Congruences between automorphic forms

自同构形式之间的同余

• 批准号: EP/G050511/1
• 负责人: Shu Sasaki
• 金额: $ 29.17万
• 依托单位: King's College London
• 依托单位国家: 英国
• 项目类别: Fellowship
• 财政年份: 2009
• 资助国家: 英国
• 起止时间: 2009 至 无数据
• 项目状态: 已结题
• 来源: https://gtr.ukri.org/projects?ref=EP%2FG050511%2F1
• 关键词: Congruences; between; automorphic; forms

I propose to prove new cases of the strong Artin conjecture for totally odd two dimensional representations of the Galois group of a totally real field. More precisely, I propose to establish ``analytic continuation of overconvergent Hilbert modular eigenforms'' in the inert Hilbert case and generalise the main theorem of Buzzard-Taylor to the Hilbert case.
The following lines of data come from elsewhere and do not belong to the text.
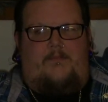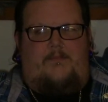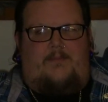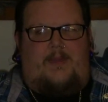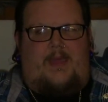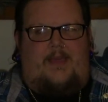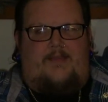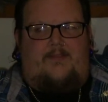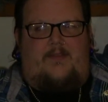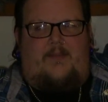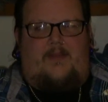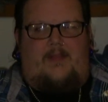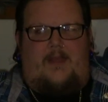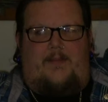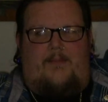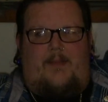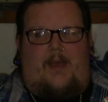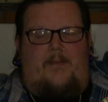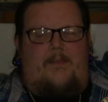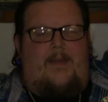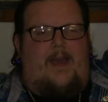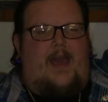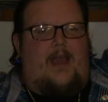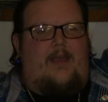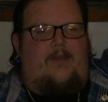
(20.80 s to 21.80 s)
basically
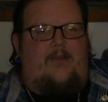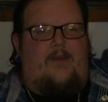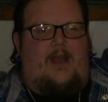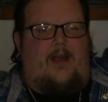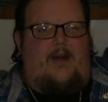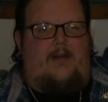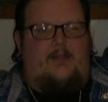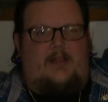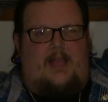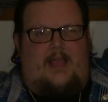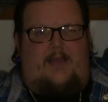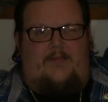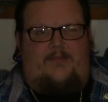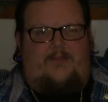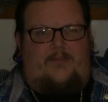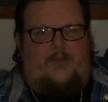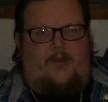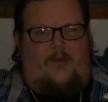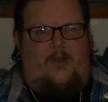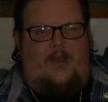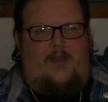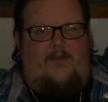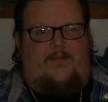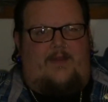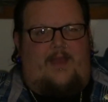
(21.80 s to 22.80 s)
my background, life
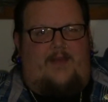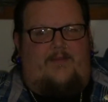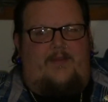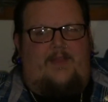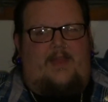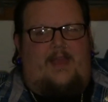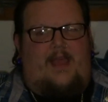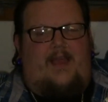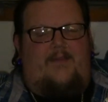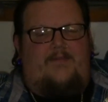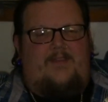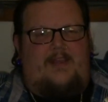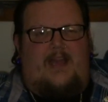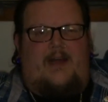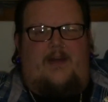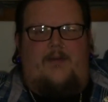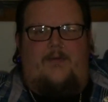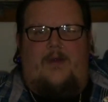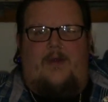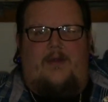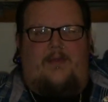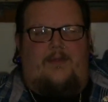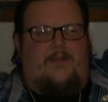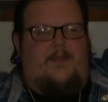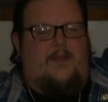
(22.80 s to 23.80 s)
story of everything I've dealt
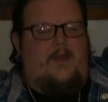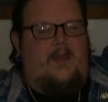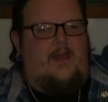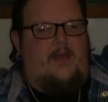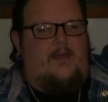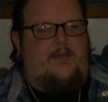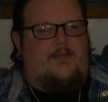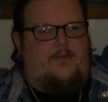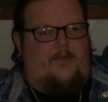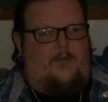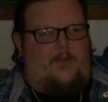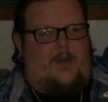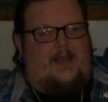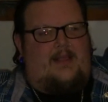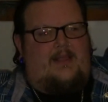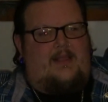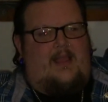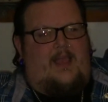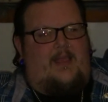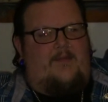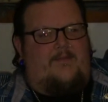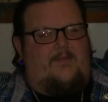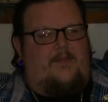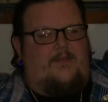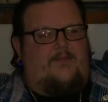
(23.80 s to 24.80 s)
with through my
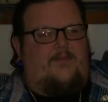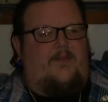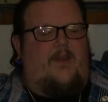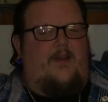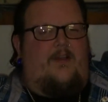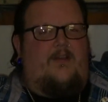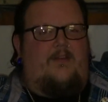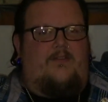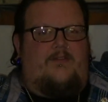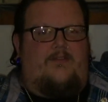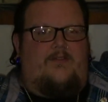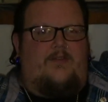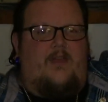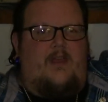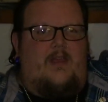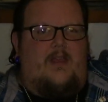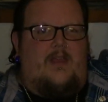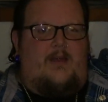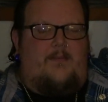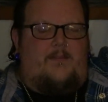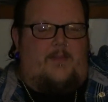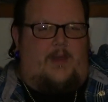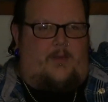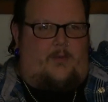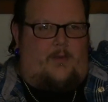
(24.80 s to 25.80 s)
life as far as
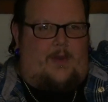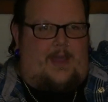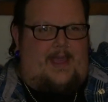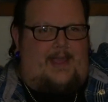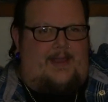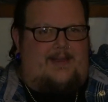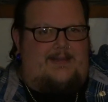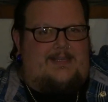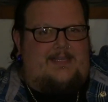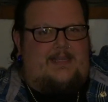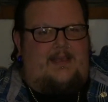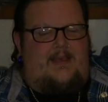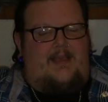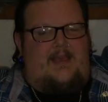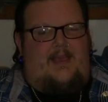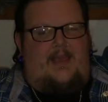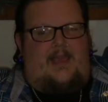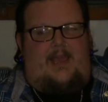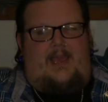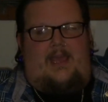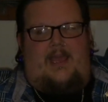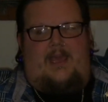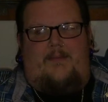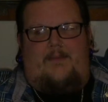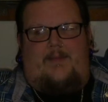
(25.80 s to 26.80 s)
my weight
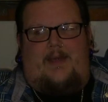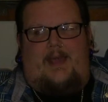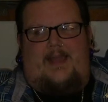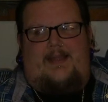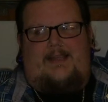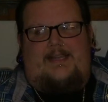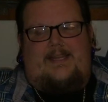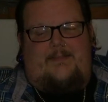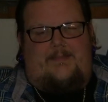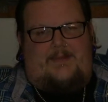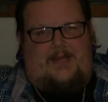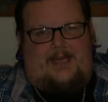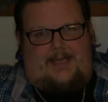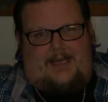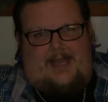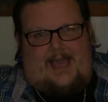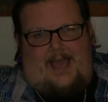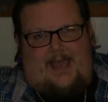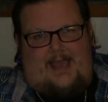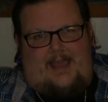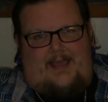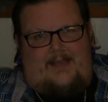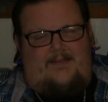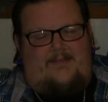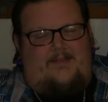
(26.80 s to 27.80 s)
and my attempted
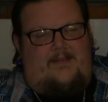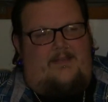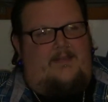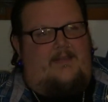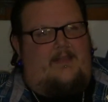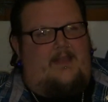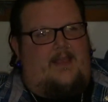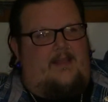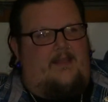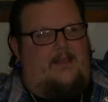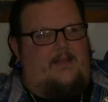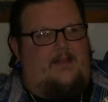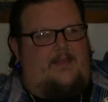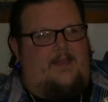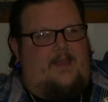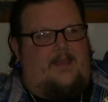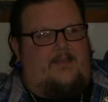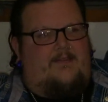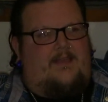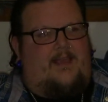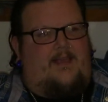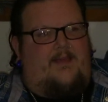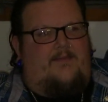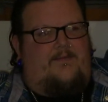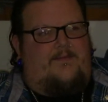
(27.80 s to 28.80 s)
diets and
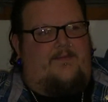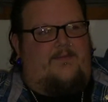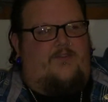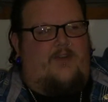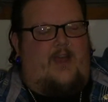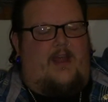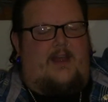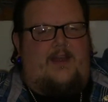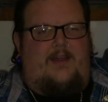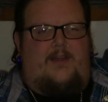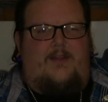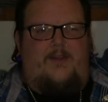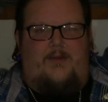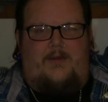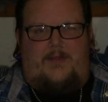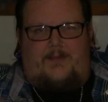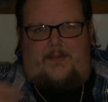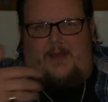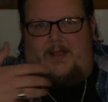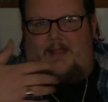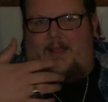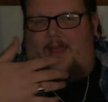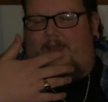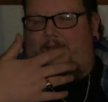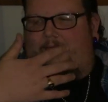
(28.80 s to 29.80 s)
things I've tried to do with
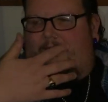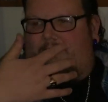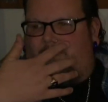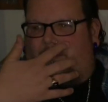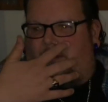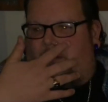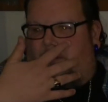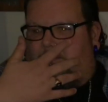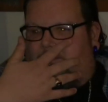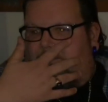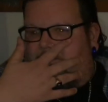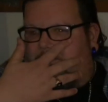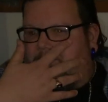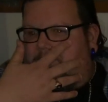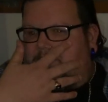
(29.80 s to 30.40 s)
my life. So.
Mimicking the approach of Taylor's ``Artin II'' paper, one should get modularity of certain mod p Galois representations subject to some local conditions, and many cases of Artin's conjecture should then become accessible. Secondly, I propose to show that there is another example of the correspondence predicted by Langlands between n-dimensional representations of the absolute Galois group of the rationals Q and (cuspidal) automorphic representations of GL(n) over Q. Following the geometric argument of Kisin-Lai for Hilbert modular forms, it should be possible to construct p-adic analytic families of automorphic Galois representations and associaten-dimensional Galois representations by ``specialisation'' to non-regular algebraic automorphic representations of GL(n) over Q (whose Hodge-Tate weights ``at infinity'' are not necessarily distinct). It may also be possible toprove that non-regular automorphic representations for GL(n) appear on the Chenevier's eigenvariety and associate Galois representations by specialising families of Galois representations Chenevier constructed. Another approach to look at congruences between automorphic forms of ``regular weight'' and ``non-regular weight'', analogous to Deligne-Serre, will also be considered.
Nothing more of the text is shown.